Piloto (apelido que Carlos conta ter ganhado pelo modo como dirige sua bicicleta) estava de cama, com sintomas de infecção por coronavírus no dia que o fogo se alastrou entre os barracos vizinhos.
“Do meio das palafitas para o final é onde o bicho pega. É muito difícil. Ali as pessoas dormem preocupadas com água, vento e fogo, porque podem perder tudo”, disse José Virgílio de Figueiredo, 71.
Presidente e fundador do Arte no Dique, instituição cultural da comunidade que tem 85% de seus colaboradores oriundos das palafitas, Virgílio apontou que sente a proximidade do novo coronavírus pelo aumento de pessoas ao seu redor com sintomas.
São amigos, conhecidos, mães de alunos, jovens e colaboradores do instituto que foram contaminados, alguns deles internados em hospitais.
Em um dos becos da comunidade, diversos moradores apresentaram sintomas semelhantes: perda de paladar, dor de cabeça e febre.
“Aqui quase todo mundo pegou. Eu e meu marido quase nem saímos de casa mais”, conta a dona de casa Sonia Maria Aparecida, 58, cuja filha e o neto contraíram o vírus.
A assistente de marketing Denise Correia Santos, 33, foi uma das moradoras do Dique que sofreu com a subnotificação. Quando conversou com a reportagem, ela ainda se recuperava em casa de um diagnóstico positivo do Covid-19, obtido após duas visitas a hospitais da região que haviam descartado a hipótese.
“Os médicos diziam que poderia ser problema gastrointestinal, um outro disse que era coluna”, apontou.
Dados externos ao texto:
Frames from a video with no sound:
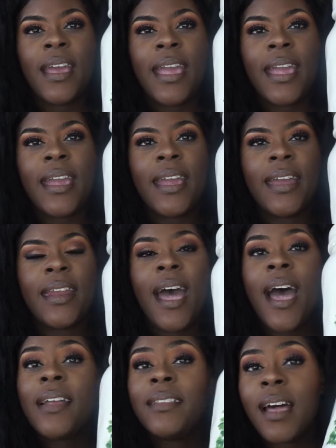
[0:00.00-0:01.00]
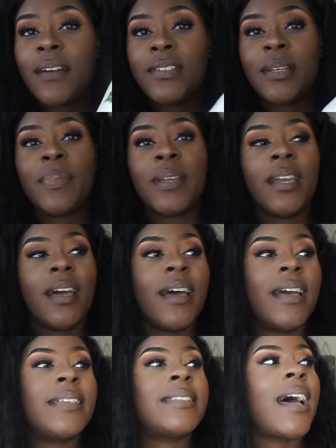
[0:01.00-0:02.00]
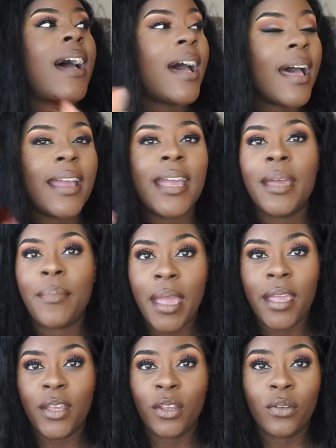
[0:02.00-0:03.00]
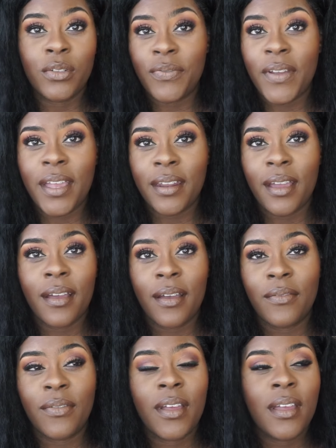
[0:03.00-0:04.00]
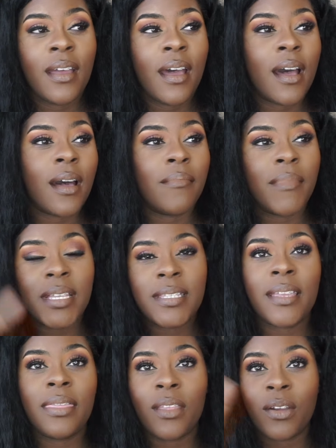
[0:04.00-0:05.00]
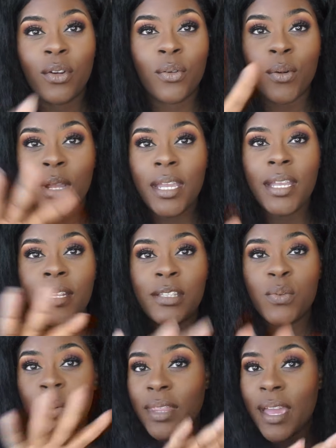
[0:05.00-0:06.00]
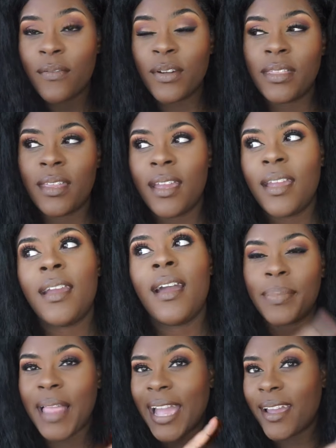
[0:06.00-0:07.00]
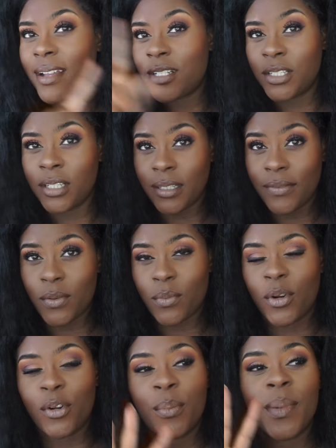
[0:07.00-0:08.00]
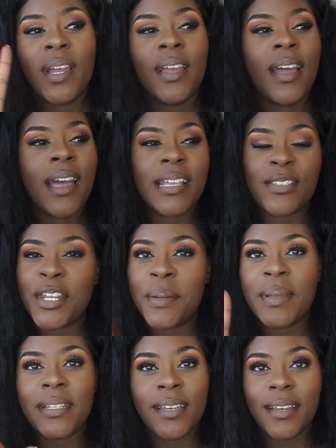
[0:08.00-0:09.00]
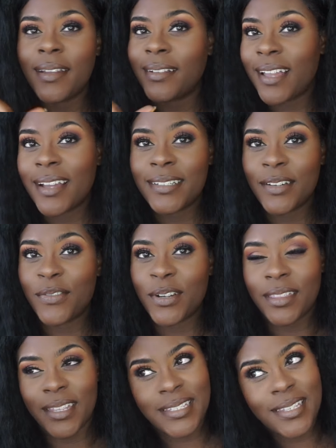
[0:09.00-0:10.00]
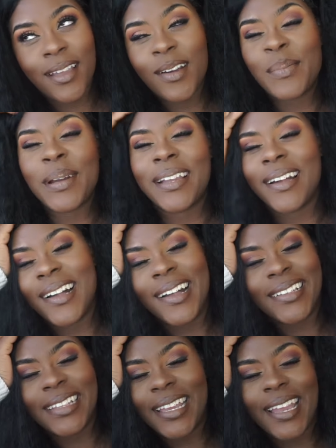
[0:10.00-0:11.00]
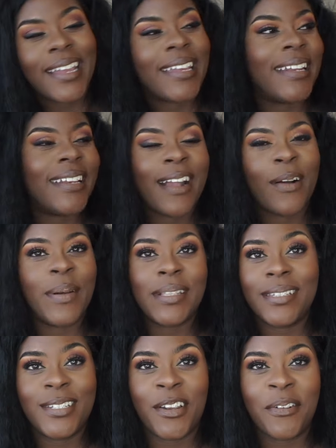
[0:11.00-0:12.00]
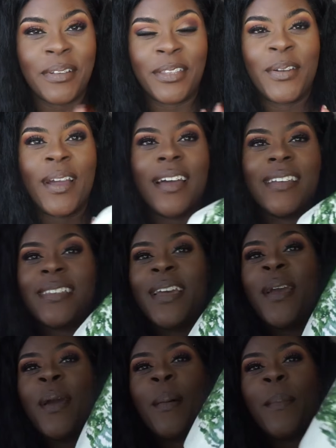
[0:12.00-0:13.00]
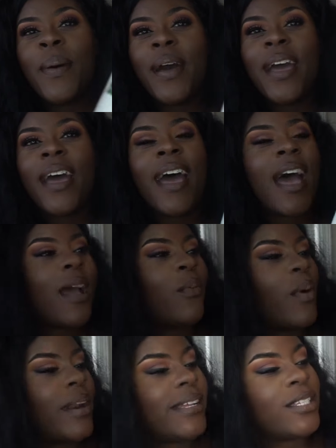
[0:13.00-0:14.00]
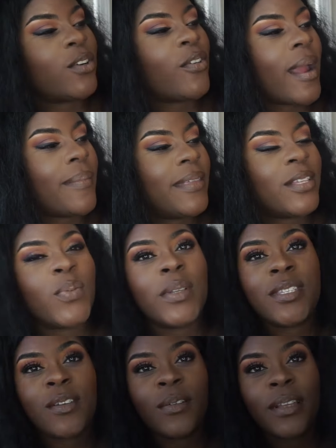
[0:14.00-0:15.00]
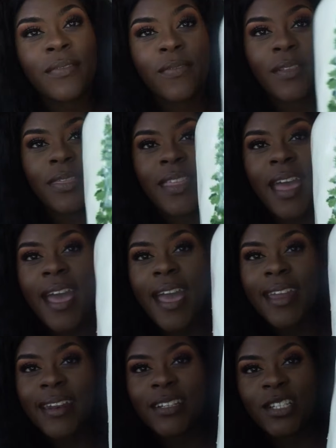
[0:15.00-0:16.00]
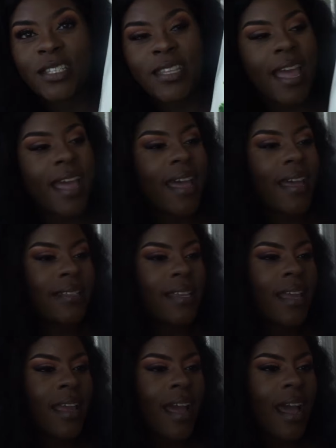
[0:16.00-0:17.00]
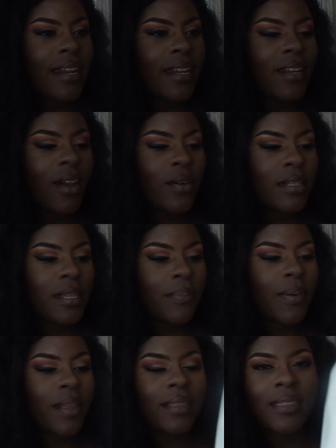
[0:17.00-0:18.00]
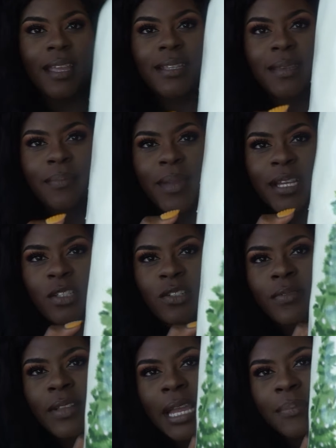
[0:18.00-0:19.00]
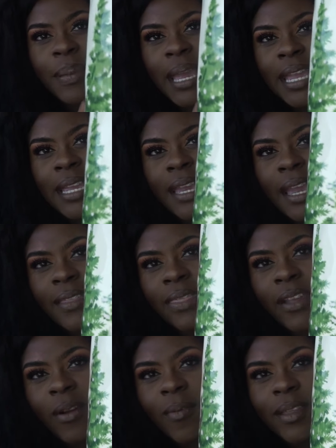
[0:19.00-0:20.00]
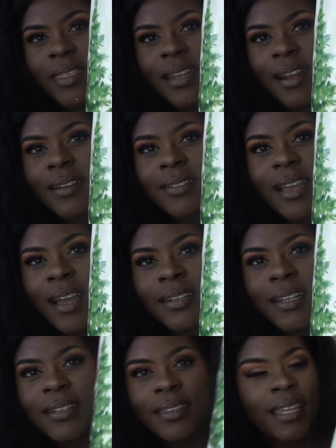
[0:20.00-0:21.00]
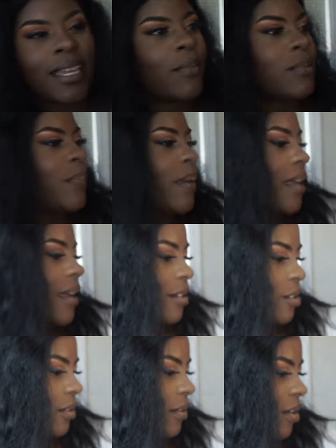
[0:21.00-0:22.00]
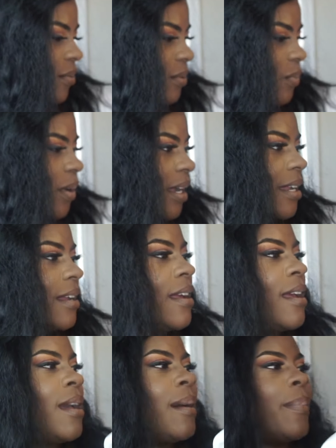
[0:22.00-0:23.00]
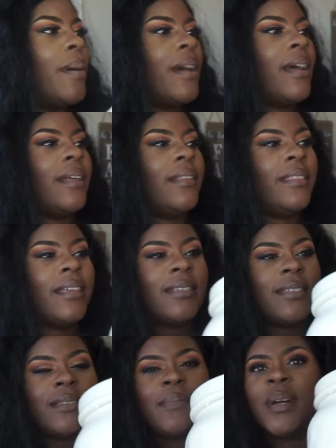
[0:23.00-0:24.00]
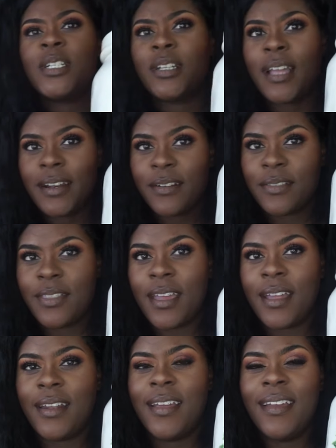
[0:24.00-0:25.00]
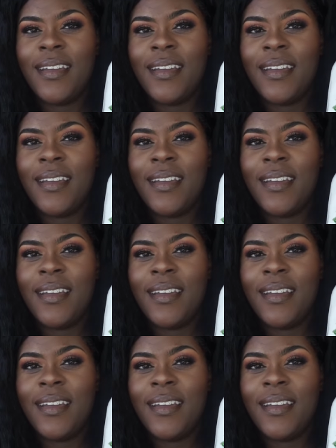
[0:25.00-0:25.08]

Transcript: and I loved it because I am a huge fan of mixing the greens with everything. Black hutch in the living room is gonna be done a lot different this year. Oh my god, like I cannot wait to share it with you guys. But I wanted to grab this one solely for that, and it just has, I didn't notice it, but it's a mixture of like pink in there with it. I didn't think it was pink, I actually thought it was white. But this is much lighter than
Sem febre nem falta de ar, Denise começou a sofrer de fortes dores de estômago, similares a uma gastrite. O desconforto foi aumentando com o passar dos dias e passou a ser acompanhado de inchaço abdominal, até se tornar quase insuportável.
Ela só teve o diagnóstico positivo 11 dias depois do início dos sintomas depois de se dirigir a um dos pontos de testes grátis disponibilizados pela Prefeitura de Santos.
Enquanto estava doente, Denise, que mora no Dique com o marido e três filhos, mandou as crianças para a casa da irmã, outra que passou a sentir os sintomas.
Ela conhece outros moradores da comunidade, inclusive do grupo de risco, que foram dispensados de hospitais locais, mas com a piora dos sintomas fizeram o exame gratuito com a prefeitura e tiveram resultado positivo para Covid.
“Muita gente aqui não tem como ficar em casa, porque famílias de muitas pessoas moram juntas em uma mesma casa, de poucos cômodos, então é difícil”, relata.
O bairro do Rádio Clube, onde está o Dique, é o terceiro em Santos com mais casos do novo coronavírus: são 212 contaminados e sete óbitos.
Além da Covid-19, os habitantes do Dique convivem com a dificuldade de impor o isolamento social em uma comunidade com casebres grudados entre si, que abrigam até uma dezena de pessoas em um mesmo cômodo.
A preocupação ainda tem aumentado com o ressurgimento de bailes funk, agora improvisados por sons de carros. Foram constantes as reclamações de moradores à reportagem, que visitou o local no dia 27 de maio. A maior parte deles não quis se identificar com medo de retaliações.
“Fim de semana é complicado. Vem muita gente de fora da comunidade. Eles vêm, ligam carros com som alto e aí começa, né? Tem muita aglomeração. No último feriado lotaram as ruas. Tem sido cada dia mais difícil”, disse Solange Aparecida Aires, 56, moradora do Dique desde os 12 anos.
Ela teme perder o pai de 86 anos, que já tem a saúde debilitada após sofrer três AVCs, e se preocupa com os filhos e netos, todos com quadros agudos de bronquite.
No incêndio, além das casas, 35 famílias beneficiárias do Programa Bolsa Família também perderam os cartões de saque do benefício, o que vem dificultando o recebimento dos valores.
A Prefeitura de Santos afirma que estão em construção 1.318 apartamentos em dois conjuntos habitacionais que atenderão moradores do Dique Vila Gilda e que, hoje, 641 famílias de lá recebem mensalmente auxílio financeiro.
Contra a subnotificação, o município tem oferecido testes rápidos para Covid-19. Também conta que, desde março, oferece 40 mil refeições nas quatro unidades do Bom Prato da zona noroeste.
Sobre os bailes funk, a Polícia Militar diz que busca proporcionar segurança à comunidade e tem realizado operações para impedir que ocorram eventos não autorizados.